Above the "B", I see very thin vertical dark bars. When the bars are this thin, it's difficult to distinguish between the dark red and dark blue, which is unfortunate because those colors represent opposite ends of the data range. The bright outlines between the bars is broken up by a diagonal pattern of blue stripes.

The numbers around the border are oddly broken up and hard to decipher.

Let's investigate why some vertical bars are outlined and some not by looking at the data cross-section along the white path marked "C".

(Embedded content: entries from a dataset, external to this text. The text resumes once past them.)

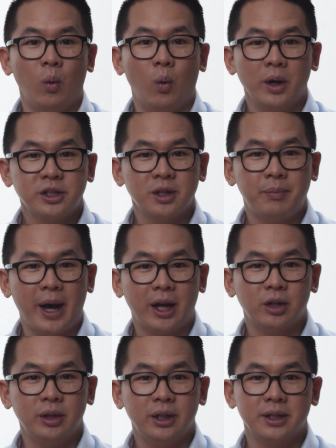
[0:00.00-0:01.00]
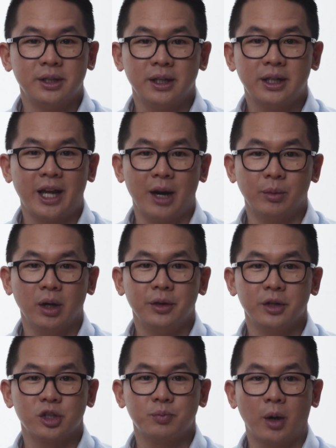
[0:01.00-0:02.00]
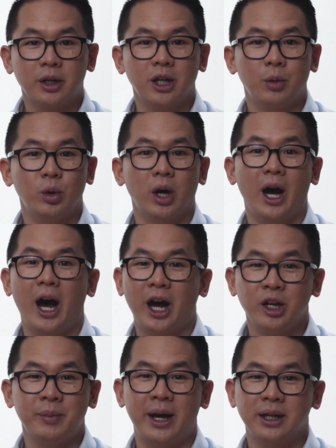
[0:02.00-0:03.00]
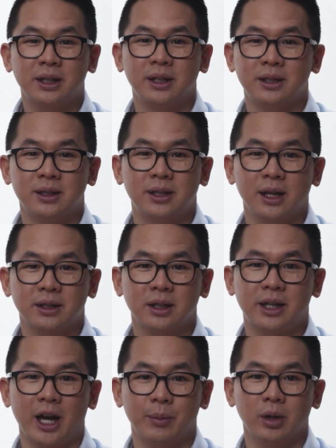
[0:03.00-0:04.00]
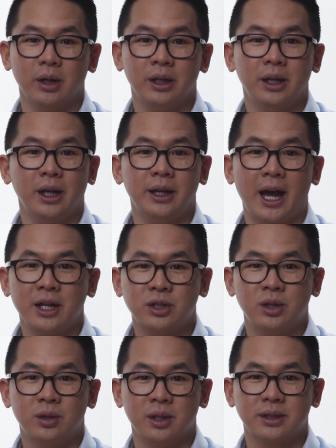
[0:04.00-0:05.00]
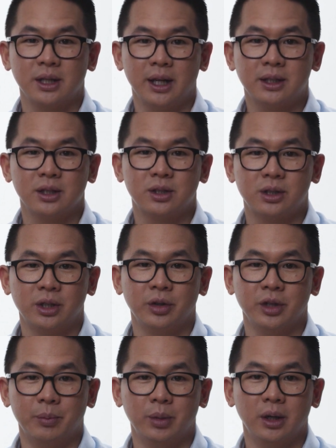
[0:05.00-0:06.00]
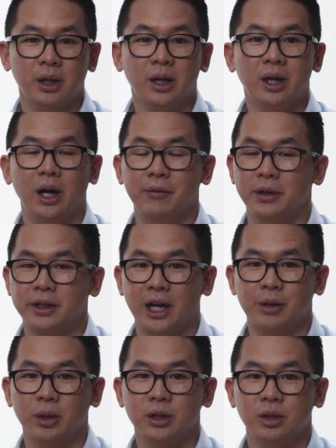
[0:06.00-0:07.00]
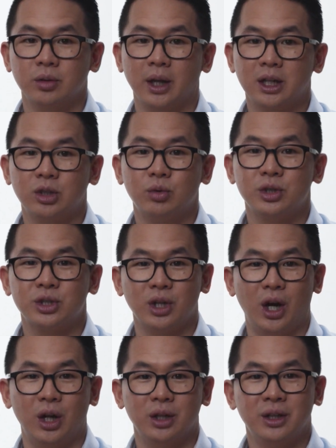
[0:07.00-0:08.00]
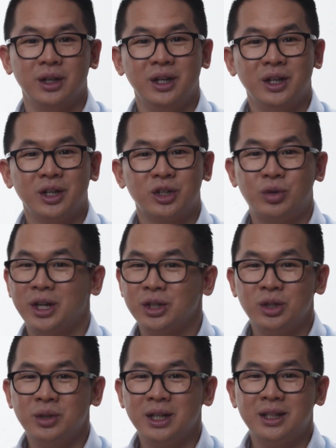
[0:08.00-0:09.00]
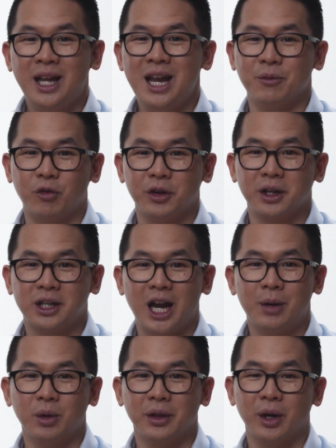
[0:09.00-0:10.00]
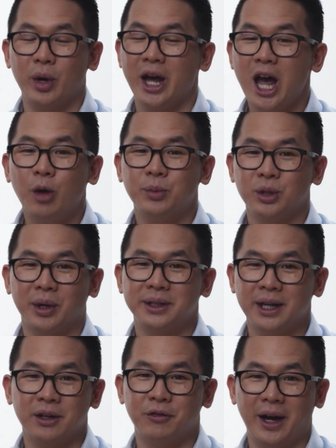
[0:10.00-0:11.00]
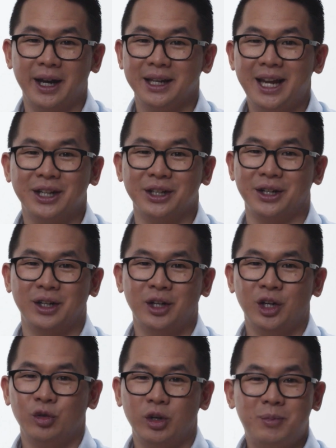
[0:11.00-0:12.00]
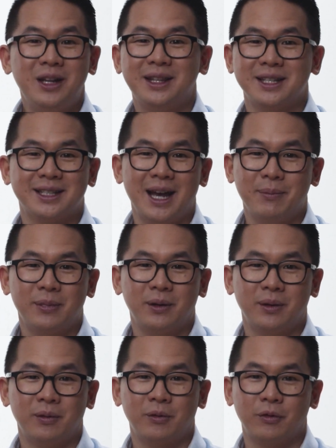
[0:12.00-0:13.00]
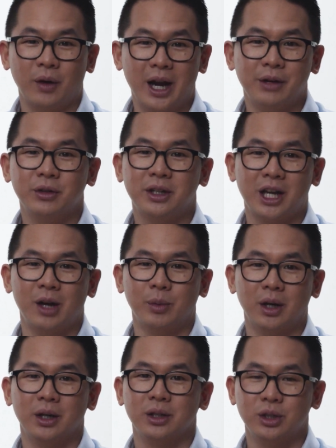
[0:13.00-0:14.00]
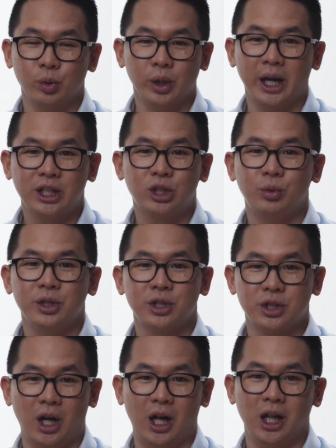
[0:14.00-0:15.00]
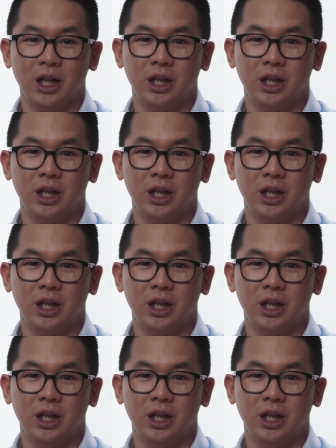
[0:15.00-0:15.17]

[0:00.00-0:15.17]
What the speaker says: Once the battery is in the camera, the Smart Hub will automatically detect the camera and ask you to select the serial number of the camera you'd like to install. Create a unique name for the camera that will help you identify it later. Repeat the step for every camera you'd like to install.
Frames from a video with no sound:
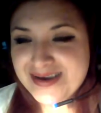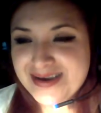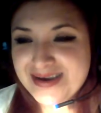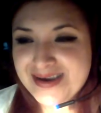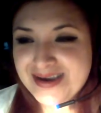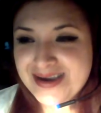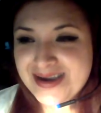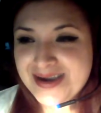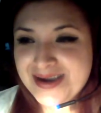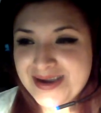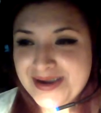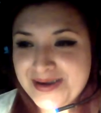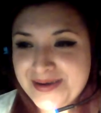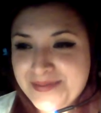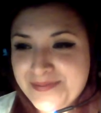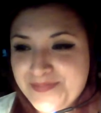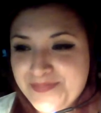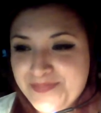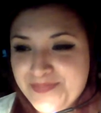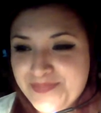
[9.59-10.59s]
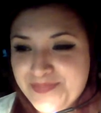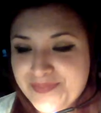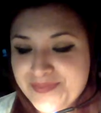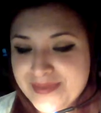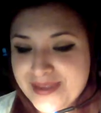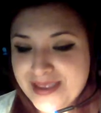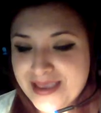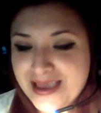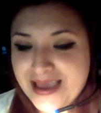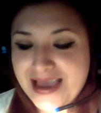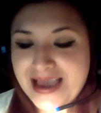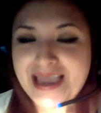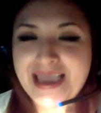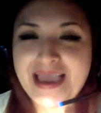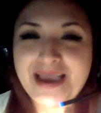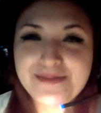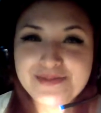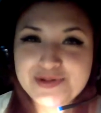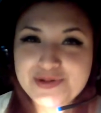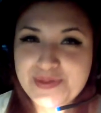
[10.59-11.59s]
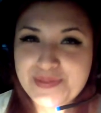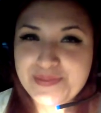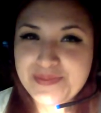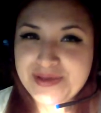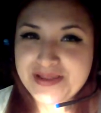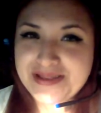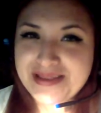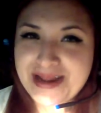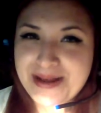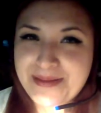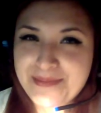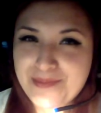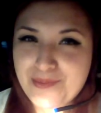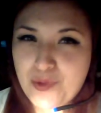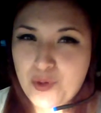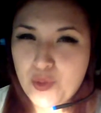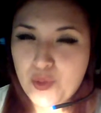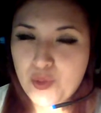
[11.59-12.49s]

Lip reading: I have to admit that I'm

c = improfile(I,[77 160],[225 225]);
figure
plot(c,'*-')

I'll superimpose two lines that show the data values corresponding to the bright cyan and bright yellow in the jet colormap.

hold on
plot([1 84],[1 1]*0.375*255,'c','LineWidth',5)
plot([1 84],[1 1]*0.625*255,'y','LineWidth',5)
hold off

It is now apparent why some vertical bars are outlined but not others. In each transition from low to high and from high to low, there is one data value that is in between. When that one transitional data value happens to be close the data values mapping to cyan or yellow, the vertical bar is shown with a bright outline. Otherwise, there is no outline. Although the effect is visually dramatic and makes some regions of the data look quite different from others, the visual difference has no real data significance.

OK, now let's show this data using the parula colormap.

imshow(I)
colormap(parula)

This visualization is trivially easy to interpret. The vertical bars in the middle are all the same. The digits are easy to read. The visual difference between low data values and high data values has high contrast and is easy on the eyes. And the data above the point marked "B" is seen to have a completely different form than the way it appeared with jet. The stripes have a lower spatial frequency and are seen to be slightly fanning out in direction instead of appearing vertical.

A valid complaint about this example is that it is completely artificial, with data rather unlike what people are likely to be looking at with jet or parula. I'd like to suggesting thinking about it this way, though: If jet can take familiar, easily interpretable data and render it almost unrecognizable, what can jet do to your own data?

Finally, I'll mention that a blog reader commented that using jet made it easy to distinguish positive and negative values from each other in a data set whose values are centered around zero. And yes, jet can be better than parula for that. Jet is bright and relatively unsaturated in the middle, and it is dark and saturated at both ends. These are characteristics often shared by colormaps designed specifically for highlighting a central, specific value and distinguishing the values above and below that. These are called divergent colormaps. In a future post I'll show where to find some good divergent colormaps and how to use them in MATLAB.